Stability: If political stability is to be insured and corruption controlled, the party forming a government at the Centre should have the required two-thirds majority so that independent and bold decisions can be taken.

ATUL TANDON, Nirmand (Kulu)

Inefficient: “Too many cooks spoil the broth.” This saying has been proved true by the BJP-led alliance. The whole energy is being wasted on keeping the flock together. How much the government is efficient, we have seen during the Agra summit. It has not been able to handle national problems seriously and effectively.

O. P. CHAUHAN, Gujarwas

Wake up: I fully endorse the writer’s views that effective coordinated governance, transparency, accountability and faster pace of economic reforms is the need of the hour. The government is doomed to be forgotten soon if it still does not wake up from its slumber to deliver the goods.


Brutal killings: for how long?

Pakistan-backed terrorists have turned the “paradise on earth” into a killing field resulting in the exodus of lakhs of Hindus. They are bent upon ethnic cleansing of the valley, so that Kashmir could secede from India as a Muslim state.

The lackadaisical handling of the Kashmir affairs by the successive governments at the Centre has resulted in an alarming situation in the valley.

Before the echo of the Union Home Minister, Mr L.K. Advani’s assertion, following the brutal killings that terrorism will be crushed with a heavy hand, ceases, the terrorists more vehemently perpetrate yet another massacre and the peace-loving people, living in the shadow of bullets, wonder:

Kab nazar mein aaey gi be-daagh sabzey ki bahaar.

Khoon key dhabbey dhulein gey kitni barsaaton key baad.



Agra Summit

It is unfair to comment on the Kashmir proxy war from the protected environments in Delhi and Mumbai. Kindly move around without escort, and your heart will then go out for the local populace and displaced Kashmiri Pandits. The art of being wise is knowing what to overlook — inflexibility was the one at this summit. What was the harm in declaring an agreement on issues which had no disagreement? Kashmir and CBT could have been on the agenda for the next summit. Every intricate problem takes its time to be resolved but if the atmosphere gets vitiated everytime, then the legacy may have to be resolved by the next generation.

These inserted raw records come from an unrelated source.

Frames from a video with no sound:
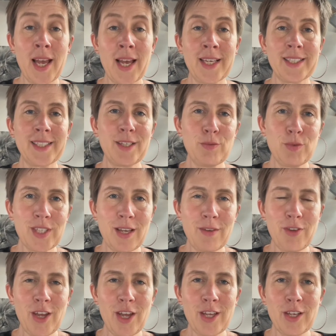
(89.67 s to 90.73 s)
Si vous
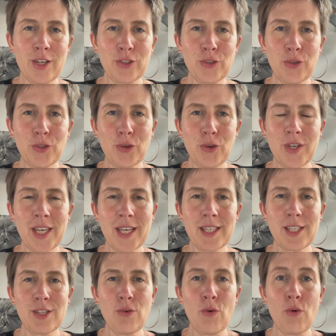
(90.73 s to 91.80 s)
avez euh, d'autres
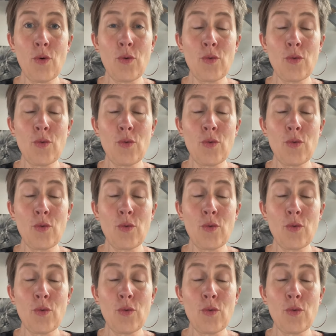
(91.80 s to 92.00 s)
questions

I hope this is not the political intention. The military option will be too costly.

The majority of secular Indians are now pondering: what next? The suggestions to the leadership in Delhi are: tighten the internal law and order maintaining agencies, strengthen bonds of secularism and adopt a proactive mode. Detailed preparatory work must be ensured before the next summit. The economic and internal situation in Pakistan should also play a predominant role in deciding the course of action for the next summit, as and when held.

Lt Gen B. S. RANDHAWA, Chandigarh

Keep it up

As part of the Kargil Vijay Divas ceremonies to pay homage to the martyred soldiers (July 26), the Indian Air Force flew a box of three aircraft with one blank slot signifying those who made supreme sacrifice for their country. It is a poignant reminder of our brave pilots who fought for their motherland and never returned home. To all of them who are no longer with us today we express our deepest reverence, commendation and gratitude. Their families will miss them for ever, so will their dear friends and colleagues. Many of us may not have personally known them, yet we too feel the anguish at the loss of the gallant sons of our country.

There is no doubt that the “blank slot” of the missing pilot would have meanwhile been made good by another daring colleague of his who will have happy take-offs and landings for years and years to come. He will, of course, provide as much of hope and protection to his countrymen as he will strike terror for those who may ever dare to violate our borders.

Good luck to you all, soldiers, sailors and airmen of the Indian armed forces. We are proud of you. You are doing a wonderful job! Keep it up!